2: using Connor Harris's definition of a quasi-cycle as the amount of time it takes to get back to a blank (or full) grid.
 A: We can tighten the upper bound by looking at the symmetries on the torus. The ant's behavior will be the same no matter which of the $n²$ squares it starts on or which of the $4$ directions it is facing. In addition, a reflection coupled with a color inversion is another symmetry. These correspond to the symmetry groups $\mathbb{Z}_n \times \mathbb{Z}_n$, $\mathbb{Z}_4$, and $\mathbb{Z}_2 \times \mathbb{Z}_2$, respectively. The maximum order of any element of $\mathbb{Z}_n \times \mathbb{Z}_n$ is $n$. This means that the ant will find itself on a blank grid but possibly in the wrong position after $2^{n²+2}$ steps, but after doing this $n$ times it must be in the right position. Similarly, the maximum order of any element of $\mathbb{Z}_2 \times \mathbb{Z}_2$ is $2$, so after $2^{n²}n²$ steps we may end up reflected and inverted, but doing this twice we'll end up where we started. The maximum order of $\mathbb{Z}_4$ is $4$, so the symmetry of rotation doesn't help us.

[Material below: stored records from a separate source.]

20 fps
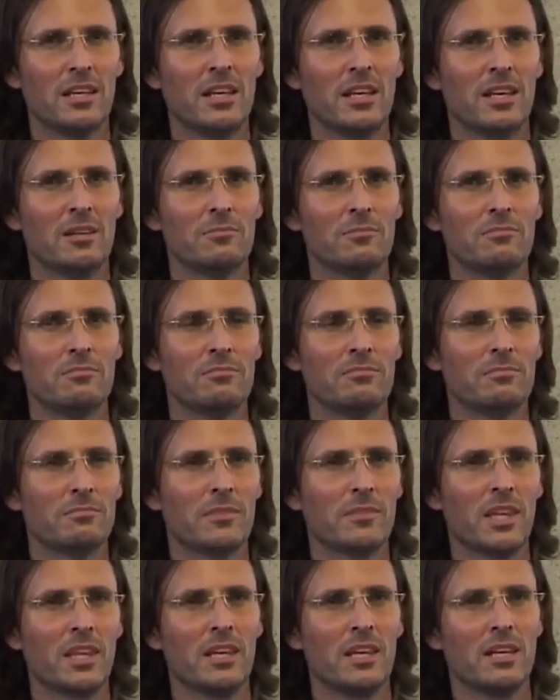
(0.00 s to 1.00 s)
and
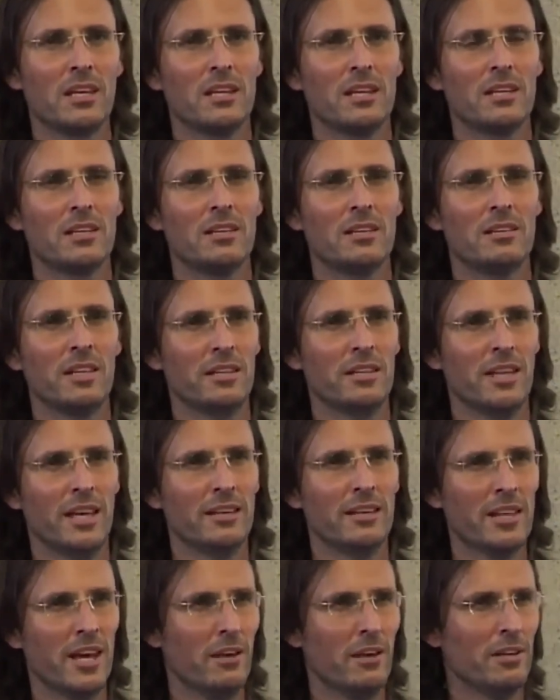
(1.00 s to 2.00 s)
then
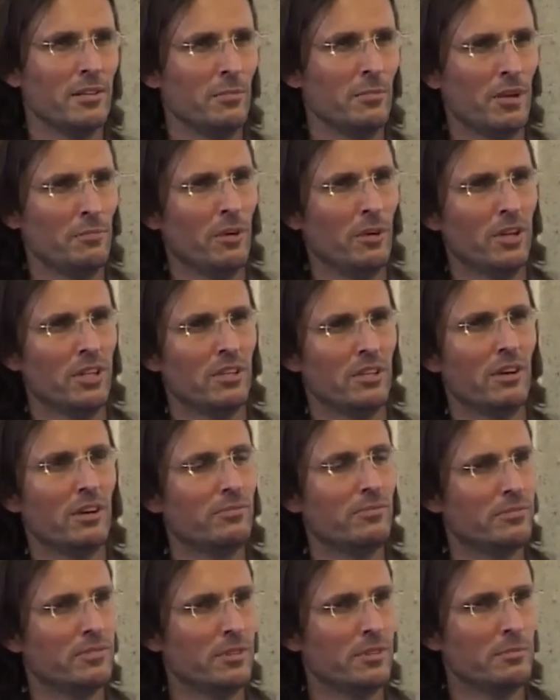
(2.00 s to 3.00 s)
they carried my body
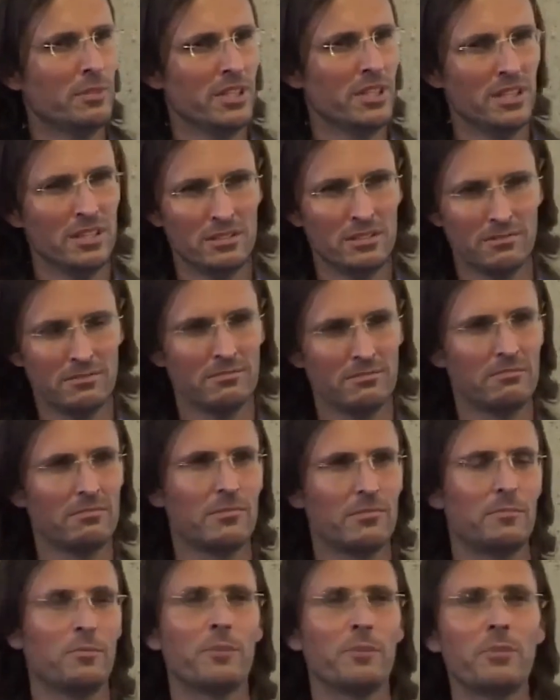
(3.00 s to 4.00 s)
off to be
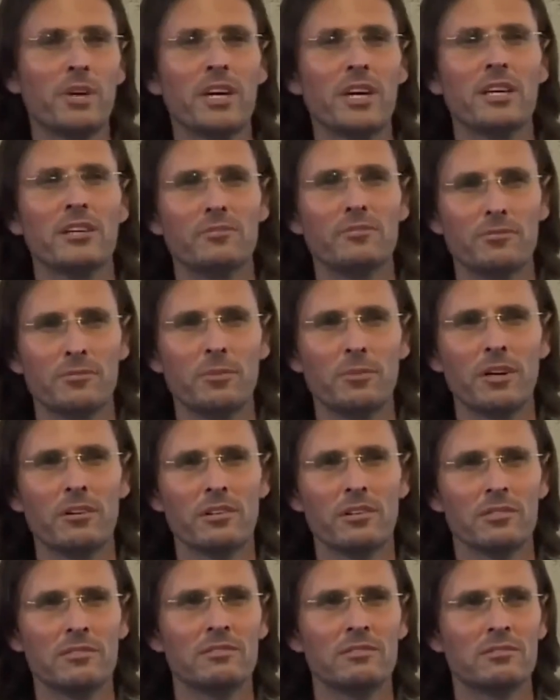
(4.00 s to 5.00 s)
prepared for
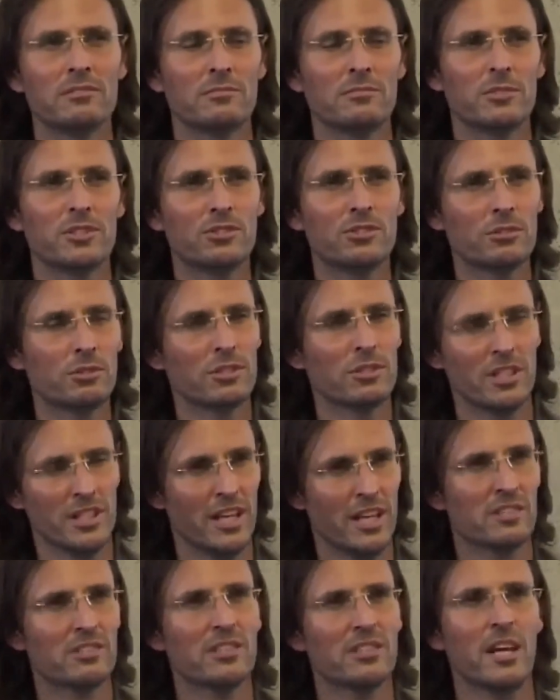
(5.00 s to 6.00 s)
burial, which took the
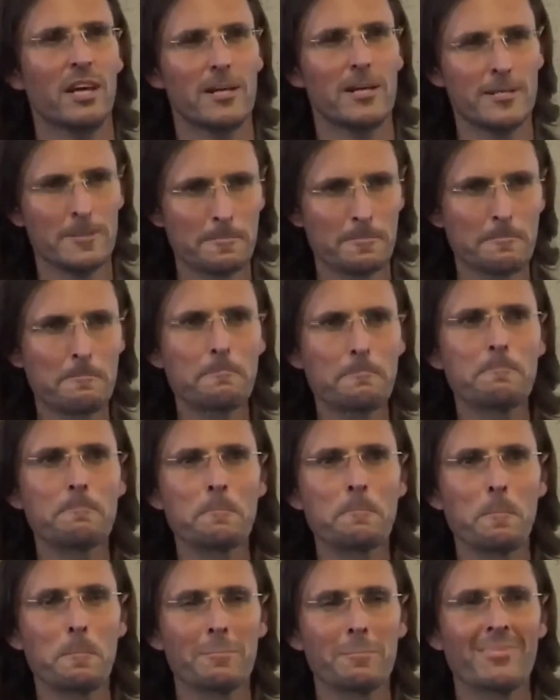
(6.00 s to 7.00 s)
next day.
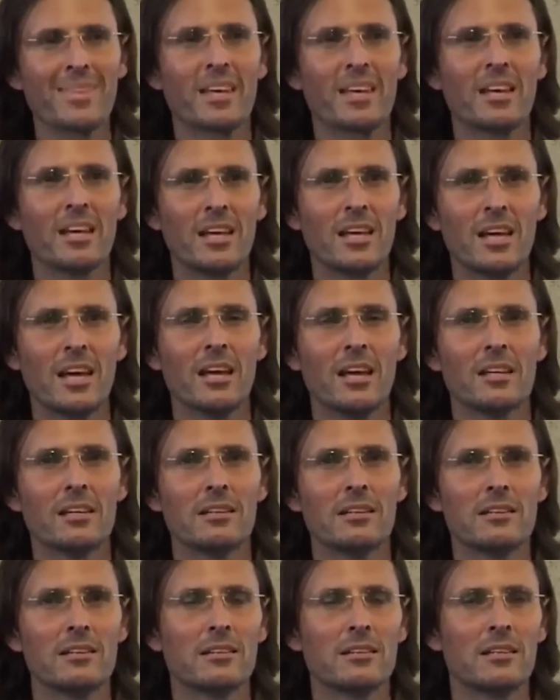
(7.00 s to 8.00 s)

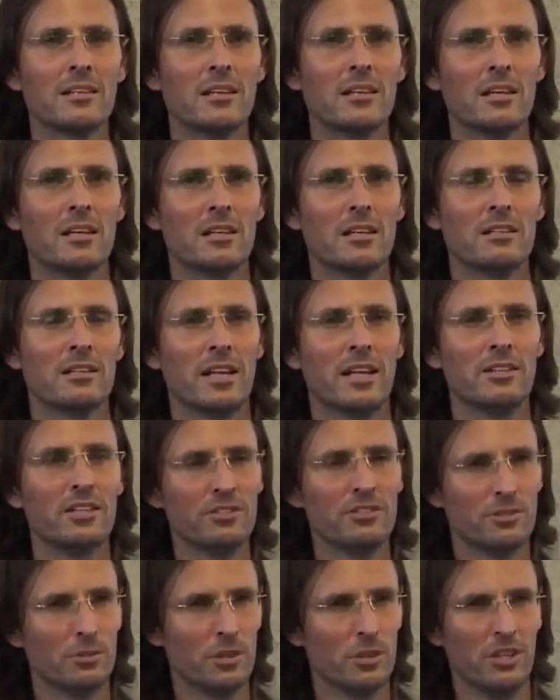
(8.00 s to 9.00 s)
And they
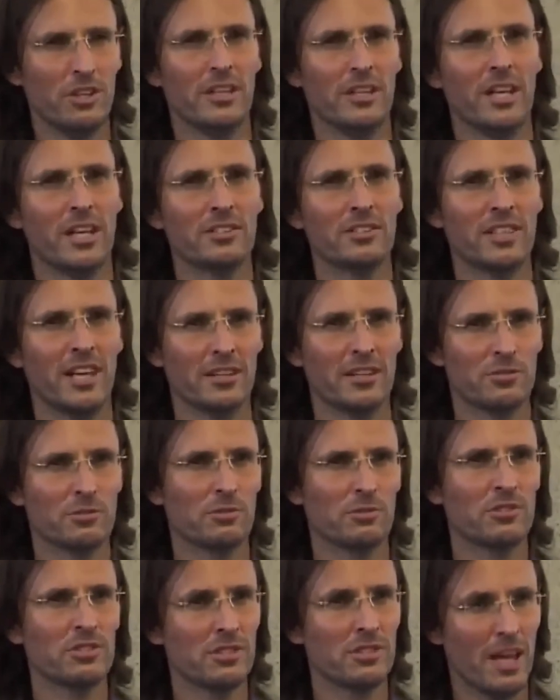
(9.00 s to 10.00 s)
didn't do it on the next day
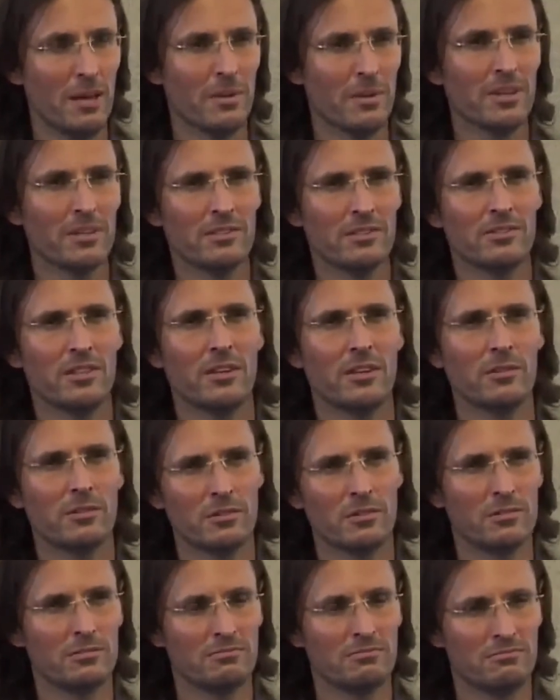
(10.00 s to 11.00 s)
because it was Sabbath, so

Combining these two symmetries, a better upper bound is $\mathbf{2^{n²+1}n}$.
A: I've figured out some lower bounds for the number of factors of 2 in the period. This applies to any configuration, not just the all-white one.
It's more convenient if we say that at each time step, the ant is located at the middle of an edge, facing the center of one cell or the other.
Every step flips the color of one cell, so each cell is visited an even number of times, which means the period has to be divisible by 2.
Now consider a torus with an even number of columns. Separate the cells into two sets according to their horizontal coordinate modulo 2. Assume that the ant is pointing horizontally towards a cell in column $i$. In the next two steps, there are four possibilities for its path, but all of them visit two cells in column $i$, and afterwards the ant is horizontal again and pointing towards column $i-1$ or $i+1$. So every path visits two even cells, followed by two odd cells, then two even, two odd, and so on. That means that the period is divisible by 4.
Now let's examine a torus that is even in both directions. Put the cells into four equivalence classes by their coordinates modulo 2. The ant always travels through all four classes in a repeating cycle, either $(0,0), (0,1), (1,1), (1,0)$ or the reverse. To return to the same state, each class must be visited an even number of times, and each class is visited the same number of times, so the period is divisible by 8.
2019-08-23: There's a conservation law we can use. Choose any row. Add up the number of black squares modulo $2$. If the ant is located inside the row, pointed left or right towards one cell in the row, add another $1$ to the total. This value will always stay the same. (Consider three cases: the ant enters the row, the ant leaves the row, and the ant visits a cell not in the row.) This also works for columns.
If you add the values for all rows and columns, each black cell gets counted twice, and the ant is counted exactly once, so you always get $1$. That means that once you know the values for all lines but one, you know the value for the last one. We can use this fact to divide the states for an $m$ by $n$ torus into $2^{m+n-1}$ classes of equal size. This gives a loose upper bound of $m n 2^{(m-1)(n-1)+2}$ for the period. If both $m$ and $n$ are even, then the ant can never visit the same location pointed in opposite directions. In this case, each class can be divided in half, and the period upper bound is also halved.
In the original state, all columns have value $0$, except for the column with the ant. The same is true for a quasi-recurrence, so the ant has to be in its initial column. This explains Connor Harris's observation.